How much information in a payment acquirer’s merchant portfolio is missing or just plain wrong? Our data shows that it’s likely almost half. Yet, many acquirers still take the information provided to them at face value.
Given that bad merchant data is so prevalent, it should matter greatly to acquirers, perhaps more than many realize. Assigned dollar value to the increased risk and potential for card brand assessments can easily reach millions.
Where Do Acquirers Feel the Pain of Wrong Merchant Data the Most?
All payment acquirers monitor merchant portfolios. However, their thoroughness and effectiveness varies widely. This can be due to the portfolio size, complexity of merchant businesses, technology limitations, and the acquirer’s own perception or tolerance of risk.
Any one of these factors can obscure lurking risks and result in significant financial damage for an acquirer. In the wake of 2023 updates to card brand standards, assessments have been on the rise. Some acquirers feel blindsided by staggering amounts, which are reaching seven figures.
Where are some of the greatest risks hiding? Our analysis of 2022 assessment trend data from North America showed more than 40% of all assessments stemmed from illegal pharmaceuticals—and this is on pace to rise considerably in 2023. Since the pandemic, there are significantly more online pharmacies compared to a few years ago. Among the legitimate businesses, industry experts estimate that at any given time, there are also between 30,000 and 40,000 active illegal online pharmacies. What’s more, there is a growing segment of merchants that attempt to hide drug sales within e-commerce sites or bad actors laundering transactions through innocuous-looking shell sites.
Other key categories where acquirers are feeling the pain of assessments are illegal or miscoded gambling, selling unauthorized goods and services, high-risk negative option billing, and animal welfare.

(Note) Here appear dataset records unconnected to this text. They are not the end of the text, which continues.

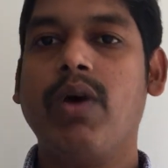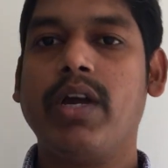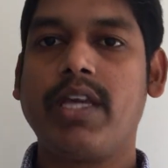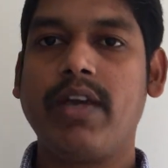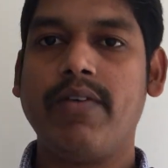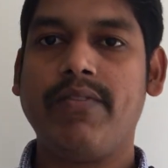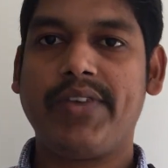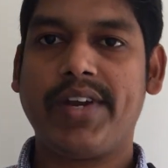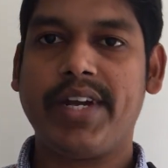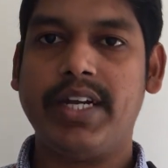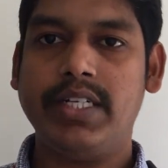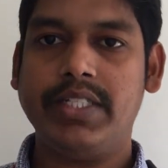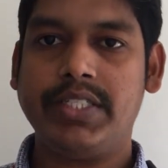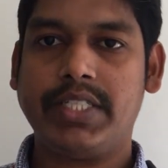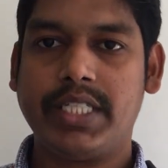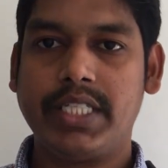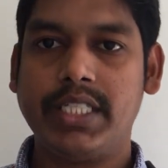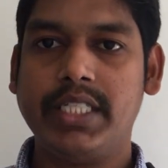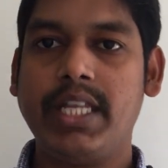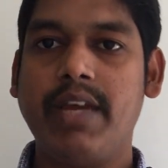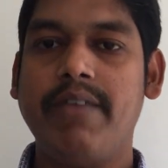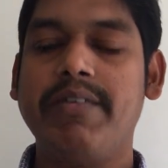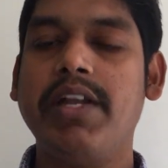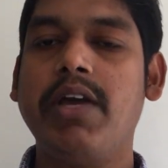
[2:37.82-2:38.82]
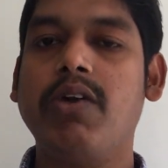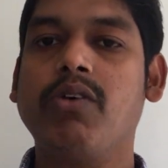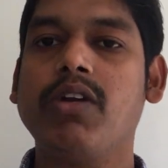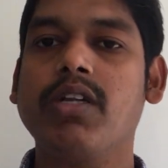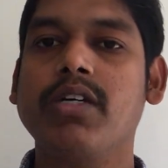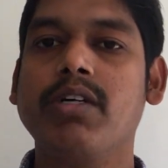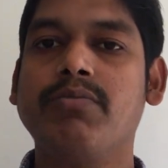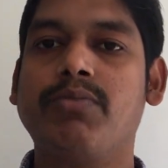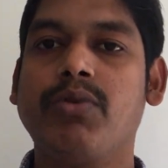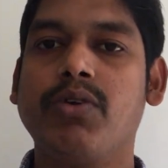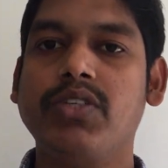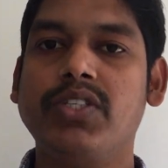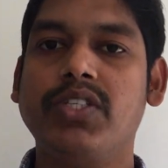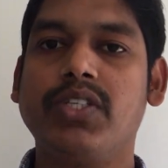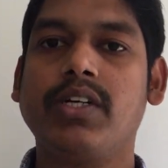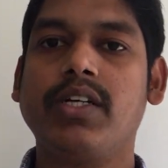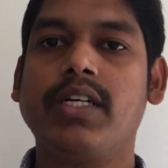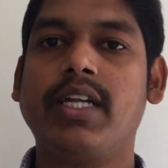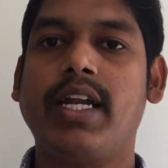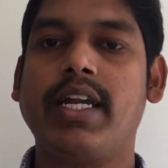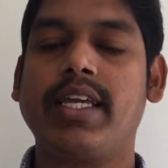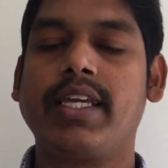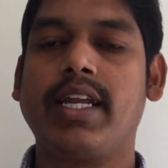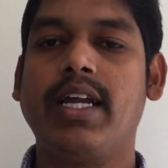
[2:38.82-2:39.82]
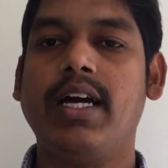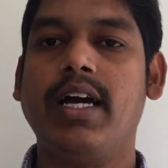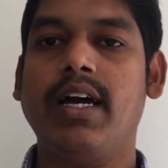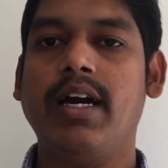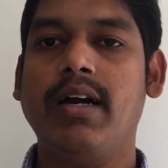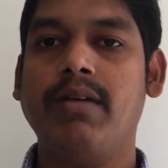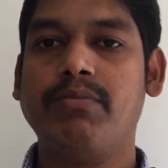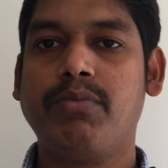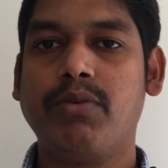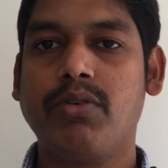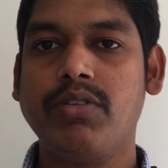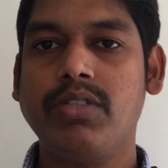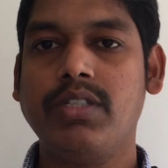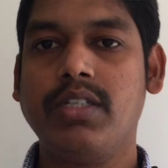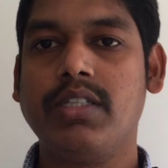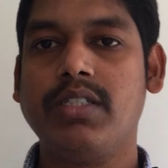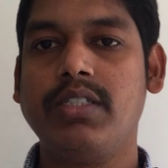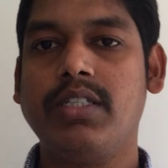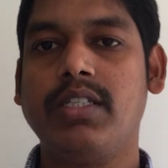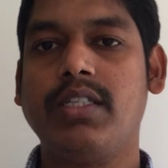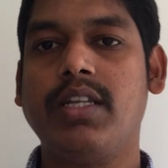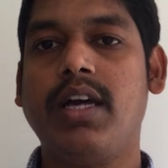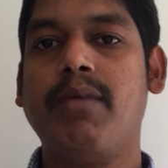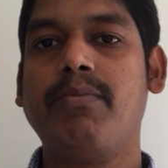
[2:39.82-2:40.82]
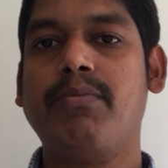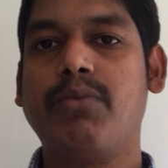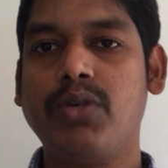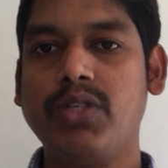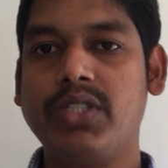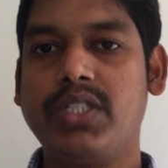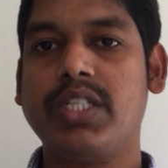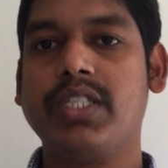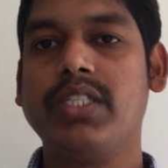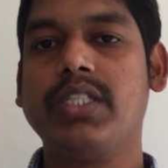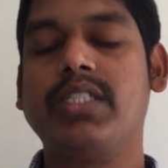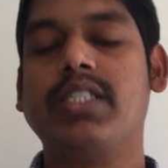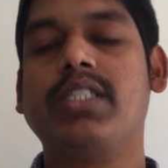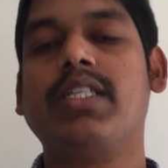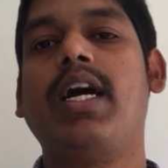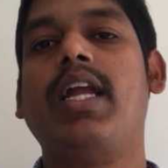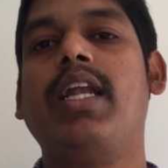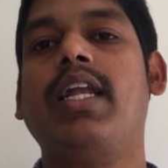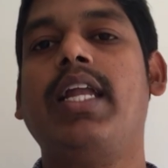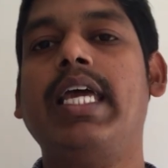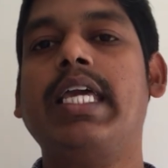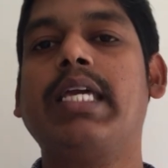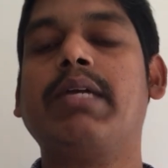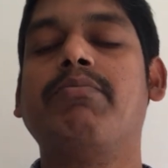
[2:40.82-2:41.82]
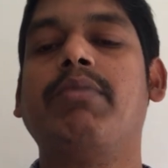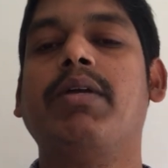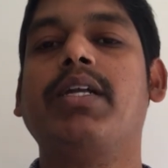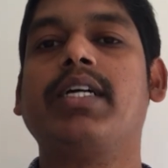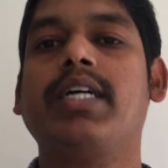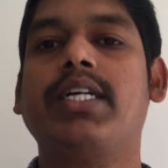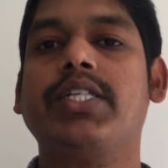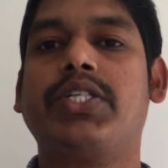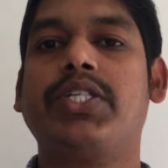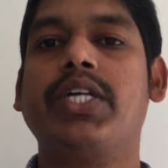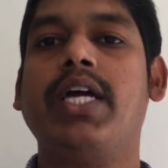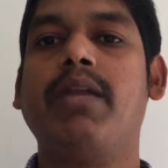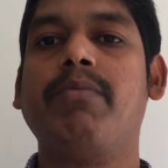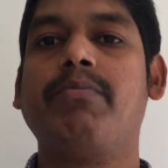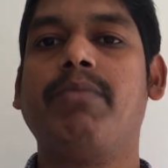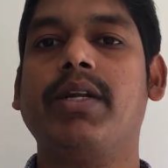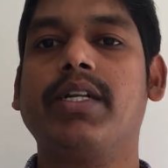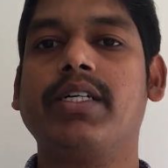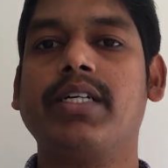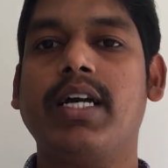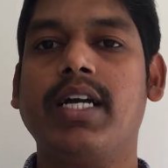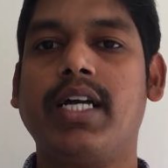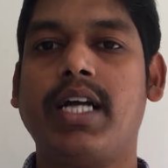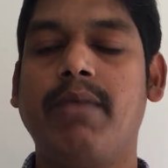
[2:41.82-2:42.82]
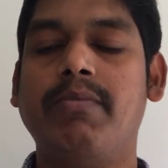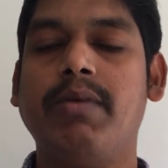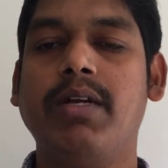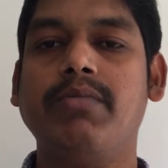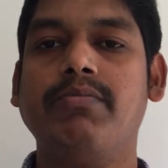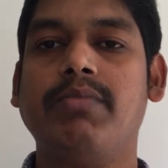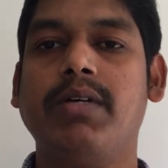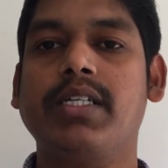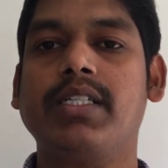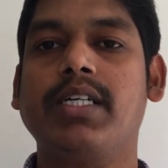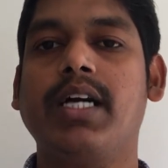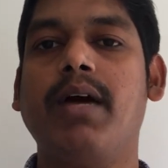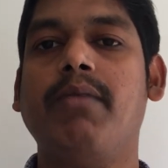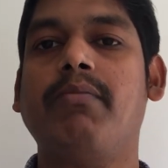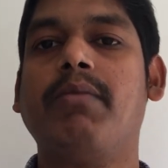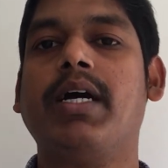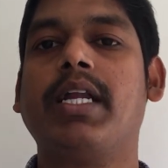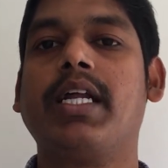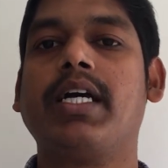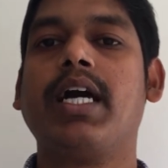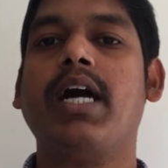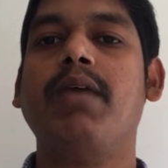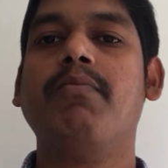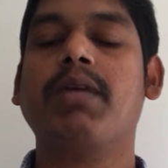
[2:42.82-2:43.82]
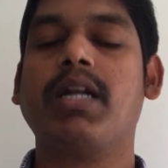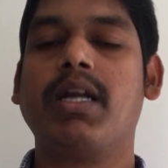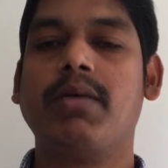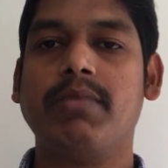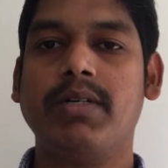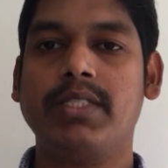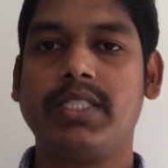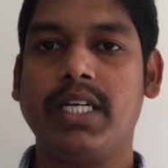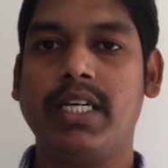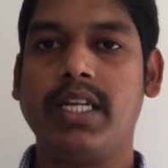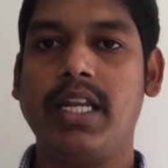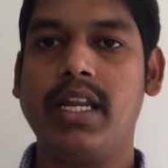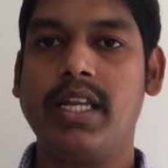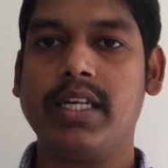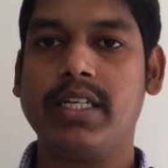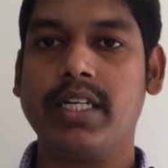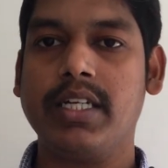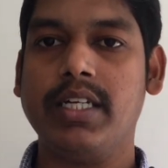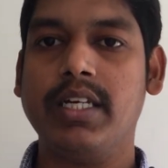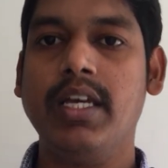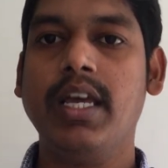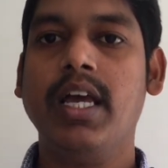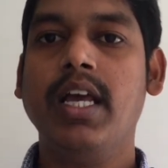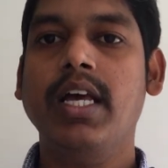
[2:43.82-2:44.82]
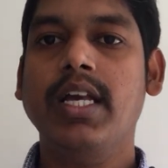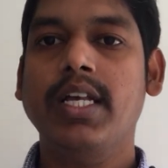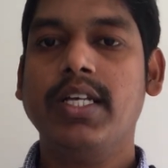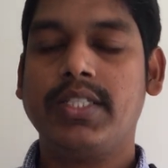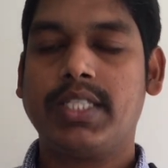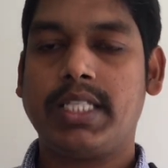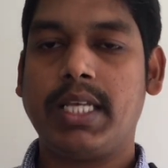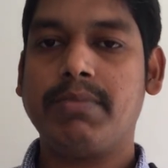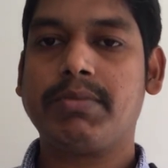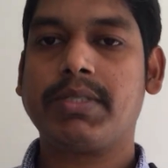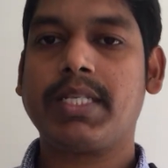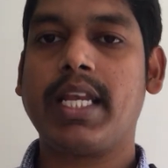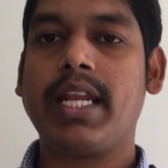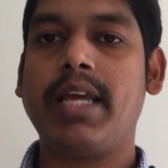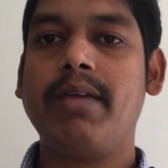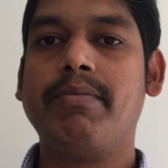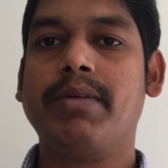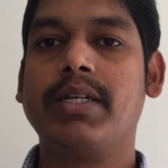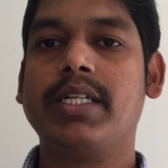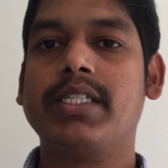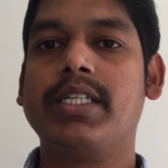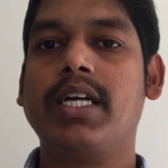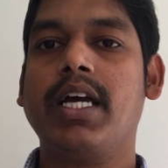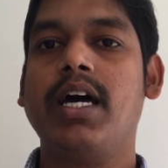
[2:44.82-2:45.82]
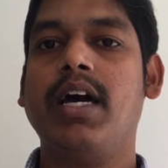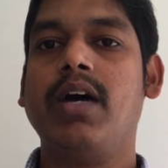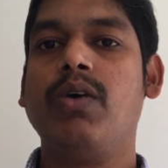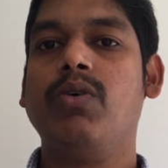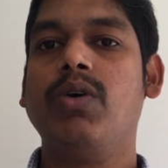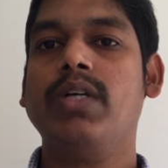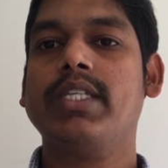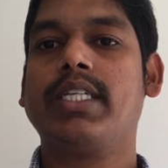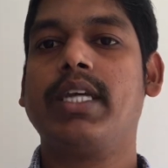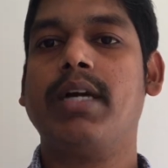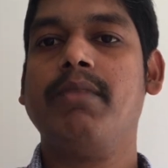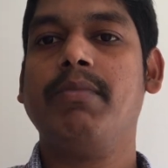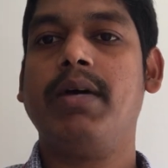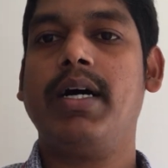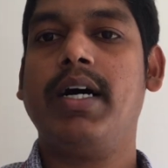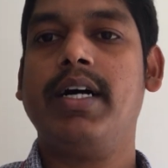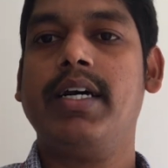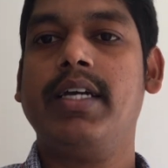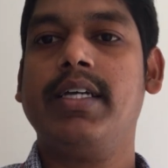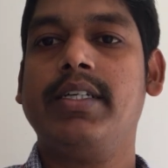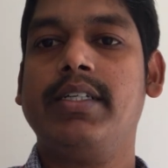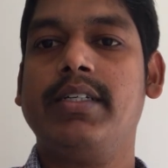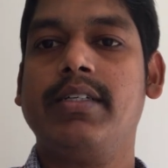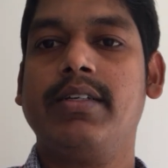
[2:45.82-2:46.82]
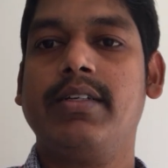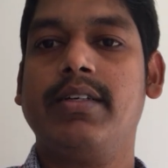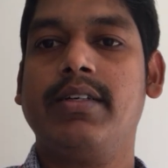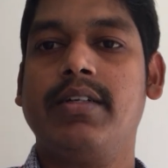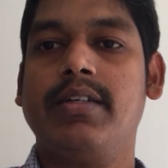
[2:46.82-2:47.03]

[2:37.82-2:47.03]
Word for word: ஓகே ஃப்ரெண்ட்ஸ் இந்த வீடியோ உங்களுக்கு புரிஞ்சிருக்கும்னு நினைக்கிறேன் புரிஞ்சிருந்துச்சுன்னா பிடிச்சிருந்துச்சுன்னா லைக் பண்ணுங்க ஷேர் பண்ணுங்க கமெண்ட் பண்ணுங்க மறக்காம நம்ம சேனலுக்கு சப்ஸ்கிரைப் பண்ணுங்க ஓகே பாய்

The reality for payment acquirers is that they may not commit the crime, but they will pay the fine. Violative and illegal transactions hide beneath inaccurate merchant category codes (MCCs) and the penalties compound based on the number of instances and length of time. When it comes to the financial consequences for violative transactions, it’s payment acquirers that bear the risk, and there is often much more risk than is readily apparent. Payment providers must respond accordingly by acting quickly when it comes to verifying merchant codes in their portfolio and maintaining oversight.
Finding Fraud Requires Minds and Machines
MCCs play a central role in risk management for payment acquirers, but only if they are accurate. The reasons for wrong MCCs are multi-fold—some innocuous and others intentionally deceptive. A common example of unintentional error involves a merchant that provides an MCC that is initially accurate but becomes less so over time as they expand their offerings beyond the code’s original definition. For example, a merchant may purposely conceal riskier transactions to garner a more favorable rate with payment processors or to hide illegal activity. Sometimes, these merchants present benign-looking shell businesses to hide transaction laundering.
Payment acquirers must engage in continuous merchant monitoring, but often find themselves overwhelmed by the volume of potentially suspicious activity. As soon as the pendulum of information swings too far, acquirers lose the ability to quickly and appropriately take action. That’s why the most effective approaches blend artificial and human intelligence.
Leveraging automation helps payment acquirers to quickly capture all possible existing and potential violations. This broad dataset provides the foundation upon which to layer human intelligence. Expert analysts who live and breathe merchant risk monitoring make connections between data points that signal dangerous patterns. This critical human review of AI-driven data culls false positives and identifies the real risks for acquirers to act upon.
In one recent example, an acquirer submitted a merchant with a missing URL for monitoring. Automation technology matched it to a website for a purported bookkeeping service. Further investigation by a human analyst found the site shared registrant data with a confirmed launderer, which further revealed the site was running payments for DEA-scheduled drugs as part of a larger transaction laundering ring. Researching a single missing URL unearthed a web of illegal activity. The result of pairing minds with machines allowed the acquirer to stop processing payments immediately.
Since the size of an assessment is influenced by both the number of occurrences and length of time, it is critical that acquirers be armed with accurate information to take fast action to mitigate risks and the potential financial consequences.
While the topic of wrong merchant data can warrant lengthy discussion, but it’s evident that payment acquirers should care a great deal. The solution is to join the speed, scale, and consistency of technology with the critical thinking and contextual understanding of humans to protect themselves from often-hidden, ever-changing risks.